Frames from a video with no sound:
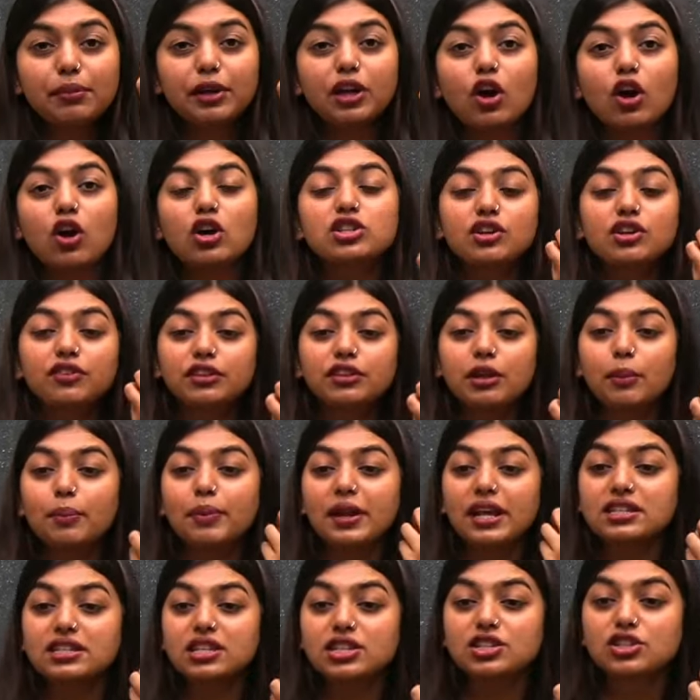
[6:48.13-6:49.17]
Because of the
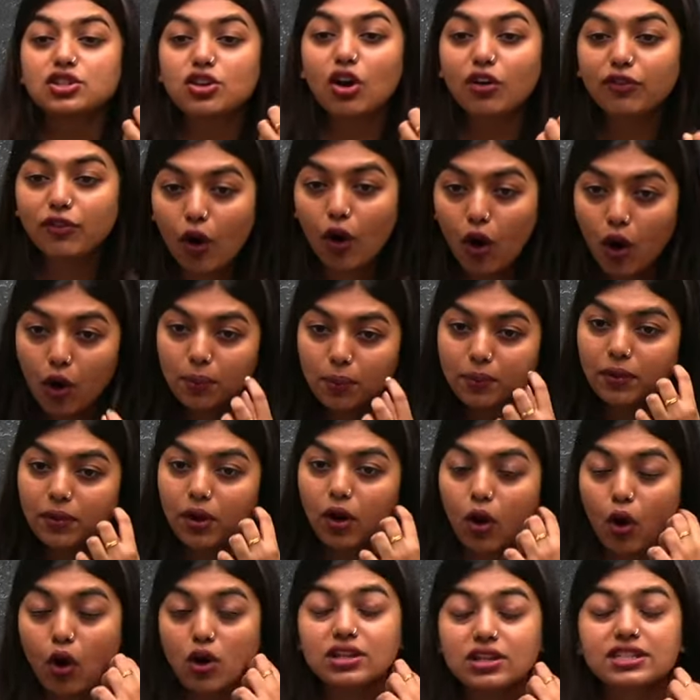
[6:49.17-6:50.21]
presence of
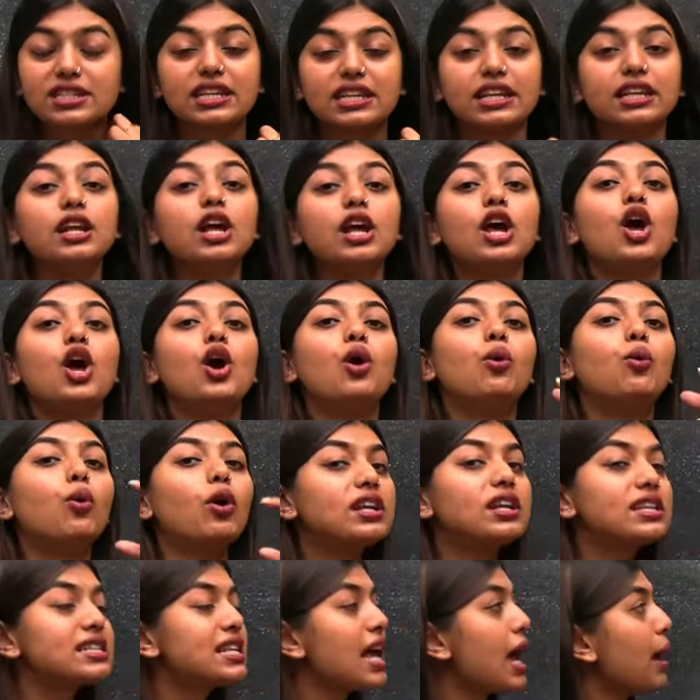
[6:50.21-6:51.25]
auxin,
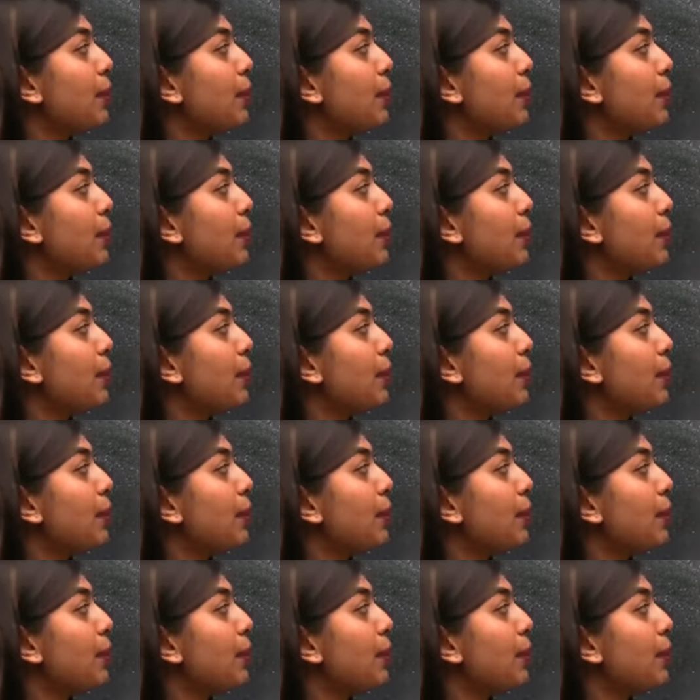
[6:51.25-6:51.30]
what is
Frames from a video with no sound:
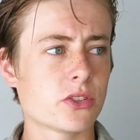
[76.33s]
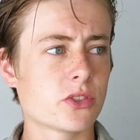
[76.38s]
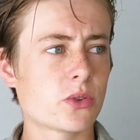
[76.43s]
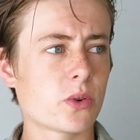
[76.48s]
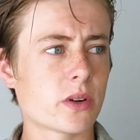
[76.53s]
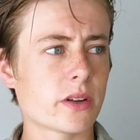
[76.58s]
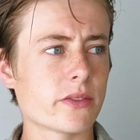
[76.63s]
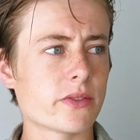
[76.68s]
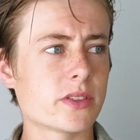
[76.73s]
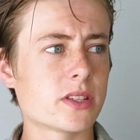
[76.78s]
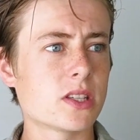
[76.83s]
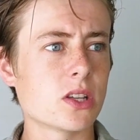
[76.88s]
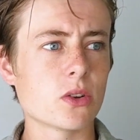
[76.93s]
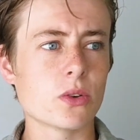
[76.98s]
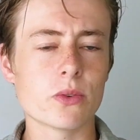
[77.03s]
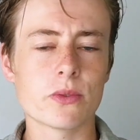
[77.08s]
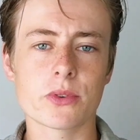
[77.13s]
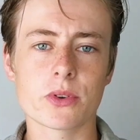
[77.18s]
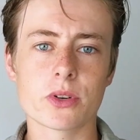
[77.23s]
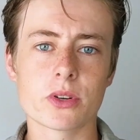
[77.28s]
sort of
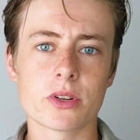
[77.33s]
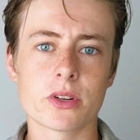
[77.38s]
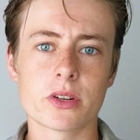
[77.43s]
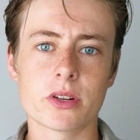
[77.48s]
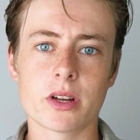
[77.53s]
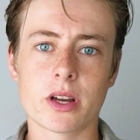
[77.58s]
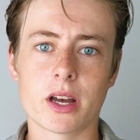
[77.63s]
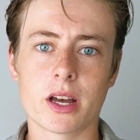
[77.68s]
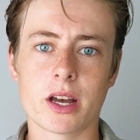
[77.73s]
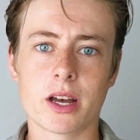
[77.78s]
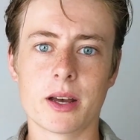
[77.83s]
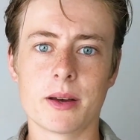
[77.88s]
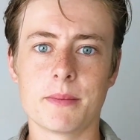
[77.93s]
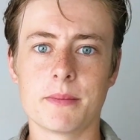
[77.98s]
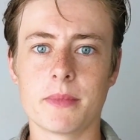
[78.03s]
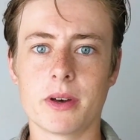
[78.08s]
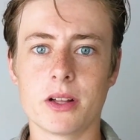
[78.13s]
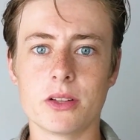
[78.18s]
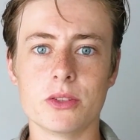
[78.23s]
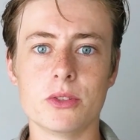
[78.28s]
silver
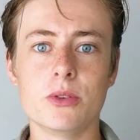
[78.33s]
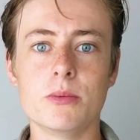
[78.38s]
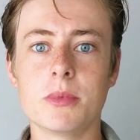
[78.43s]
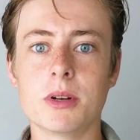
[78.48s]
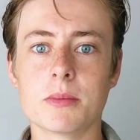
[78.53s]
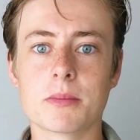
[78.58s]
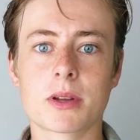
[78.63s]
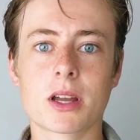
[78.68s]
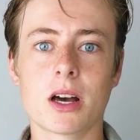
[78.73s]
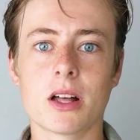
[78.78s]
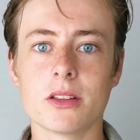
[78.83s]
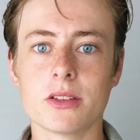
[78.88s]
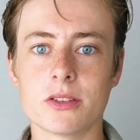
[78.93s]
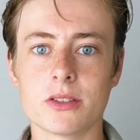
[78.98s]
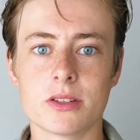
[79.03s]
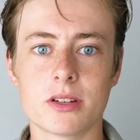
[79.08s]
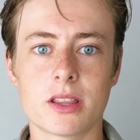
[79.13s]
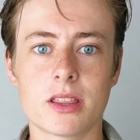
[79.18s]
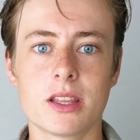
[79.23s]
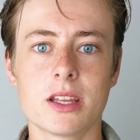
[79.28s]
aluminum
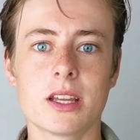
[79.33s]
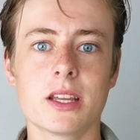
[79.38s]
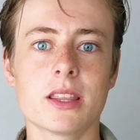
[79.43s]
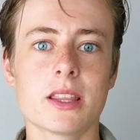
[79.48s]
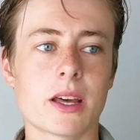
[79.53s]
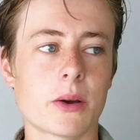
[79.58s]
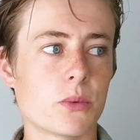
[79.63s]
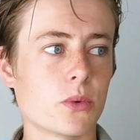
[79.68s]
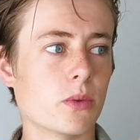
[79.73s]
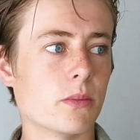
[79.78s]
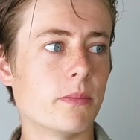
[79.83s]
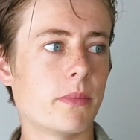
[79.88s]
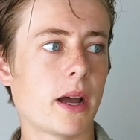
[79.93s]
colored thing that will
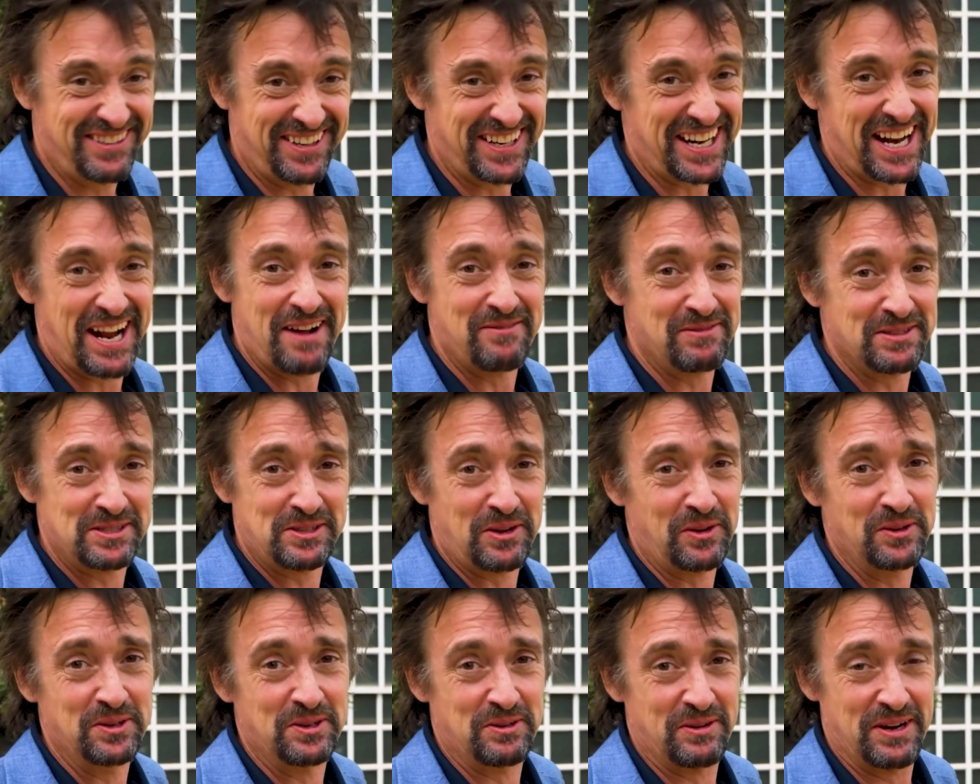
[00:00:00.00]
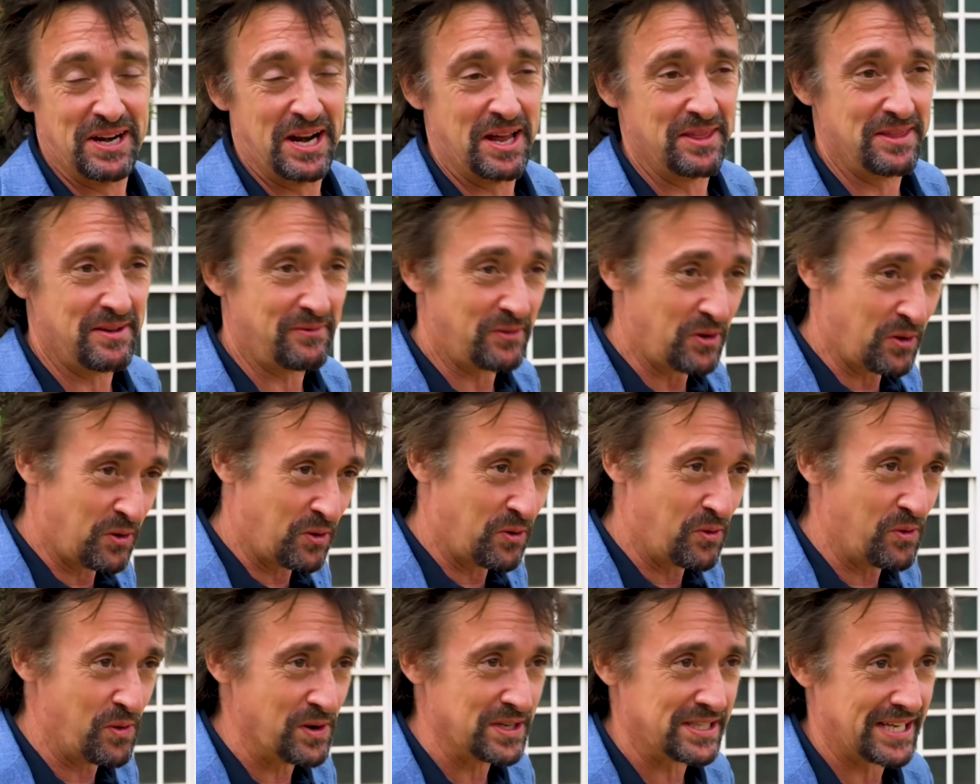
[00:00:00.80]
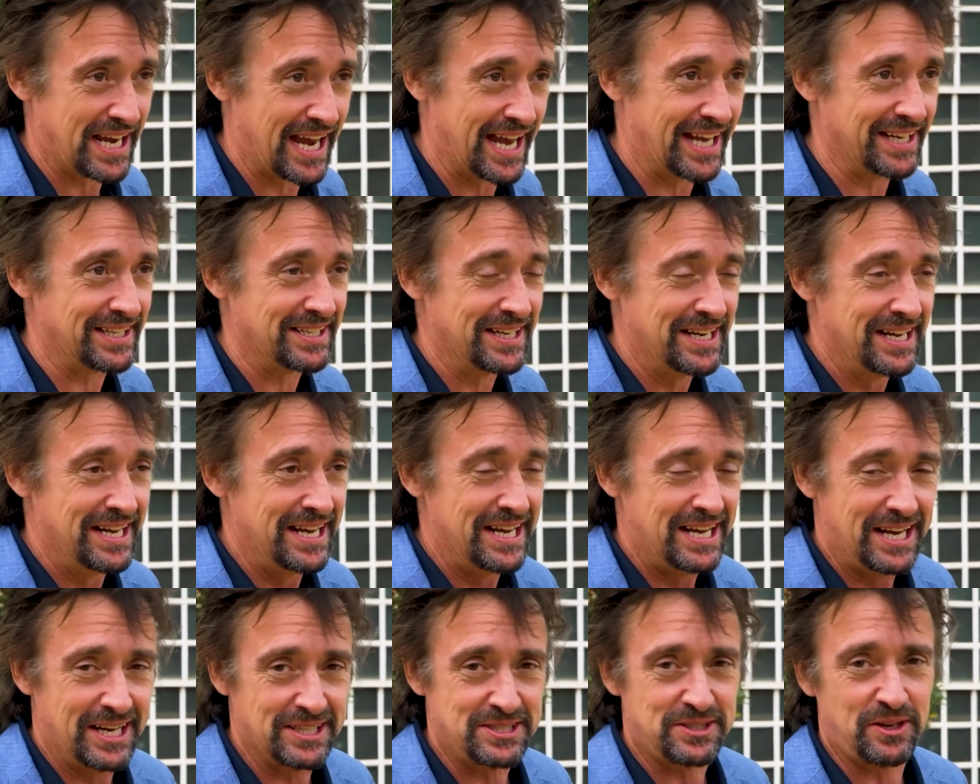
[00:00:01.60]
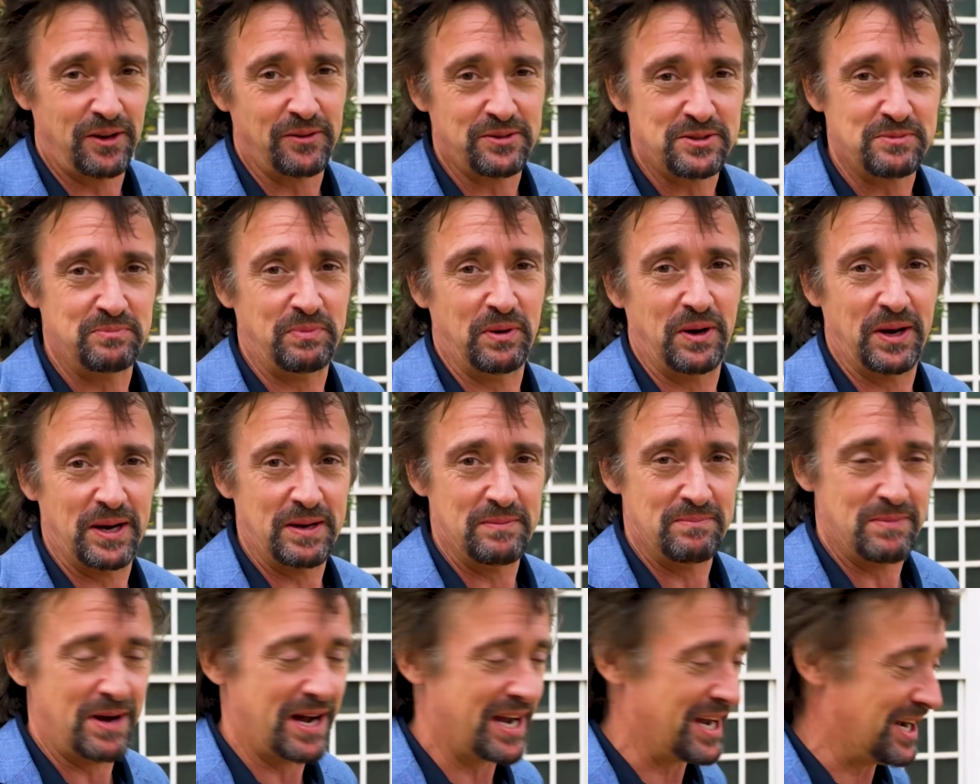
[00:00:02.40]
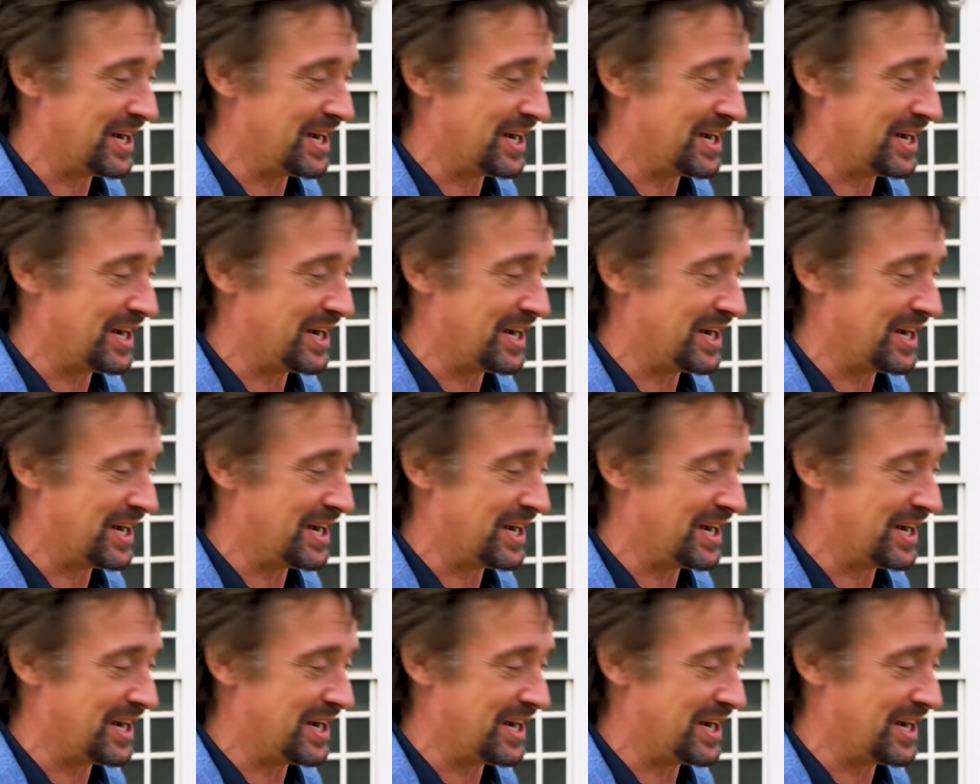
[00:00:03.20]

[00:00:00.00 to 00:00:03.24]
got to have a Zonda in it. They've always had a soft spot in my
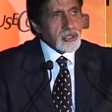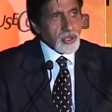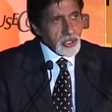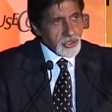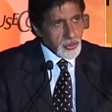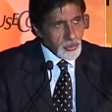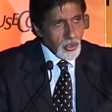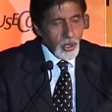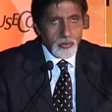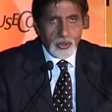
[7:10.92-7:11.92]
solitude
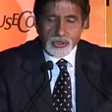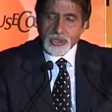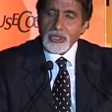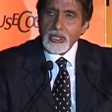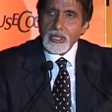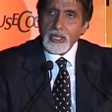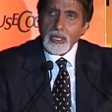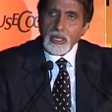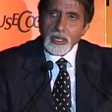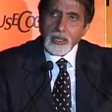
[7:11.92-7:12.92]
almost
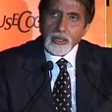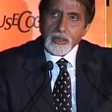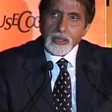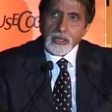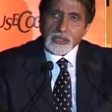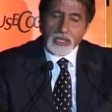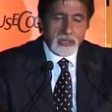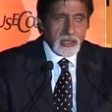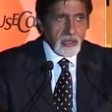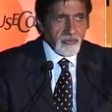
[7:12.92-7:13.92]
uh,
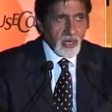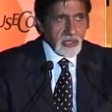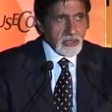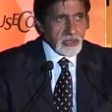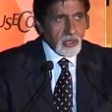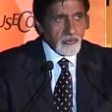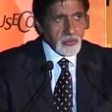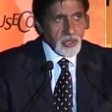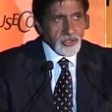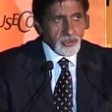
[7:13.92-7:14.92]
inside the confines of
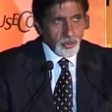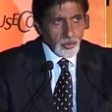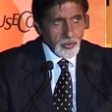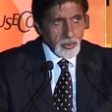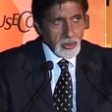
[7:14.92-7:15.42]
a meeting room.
------------------------------------------------------------
EXERCISE DESCRIPTION —
Pictures in the records above are to be left out of an otherwise exact copy.

SOLUTION —
Frames from a video with no sound:
[6:48.13-6:49.17]
Because of the
[6:49.17-6:50.21]
presence of
[6:50.21-6:51.25]
auxin,
[6:51.25-6:51.30]
what is
Frames from a video with no sound:
[76.33s]
[76.38s]
[76.43s]
[76.48s]
[76.53s]
[76.58s]
[76.63s]
[76.68s]
[76.73s]
[76.78s]
[76.83s]
[76.88s]
[76.93s]
[76.98s]
[77.03s]
[77.08s]
[77.13s]
[77.18s]
[77.23s]
[77.28s]
sort of
[77.33s]
[77.38s]
[77.43s]
[77.48s]
[77.53s]
[77.58s]
[77.63s]
[77.68s]
[77.73s]
[77.78s]
[77.83s]
[77.88s]
[77.93s]
[77.98s]
[78.03s]
[78.08s]
[78.13s]
[78.18s]
[78.23s]
[78.28s]
silver
[78.33s]
[78.38s]
[78.43s]
[78.48s]
[78.53s]
[78.58s]
[78.63s]
[78.68s]
[78.73s]
[78.78s]
[78.83s]
[78.88s]
[78.93s]
[78.98s]
[79.03s]
[79.08s]
[79.13s]
[79.18s]
[79.23s]
[79.28s]
aluminum
[79.33s]
[79.38s]
[79.43s]
[79.48s]
[79.53s]
[79.58s]
[79.63s]
[79.68s]
[79.73s]
[79.78s]
[79.83s]
[79.88s]
[79.93s]
colored thing that will
[00:00:00.00]
[00:00:00.80]
[00:00:01.60]
[00:00:02.40]
[00:00:03.20]

[00:00:00.00 to 00:00:03.24]
got to have a Zonda in it. They've always had a soft spot in my
[7:10.92-7:11.92]
solitude
[7:11.92-7:12.92]
almost
[7:12.92-7:13.92]
uh,
[7:13.92-7:14.92]
inside the confines of
[7:14.92-7:15.42]
a meeting room.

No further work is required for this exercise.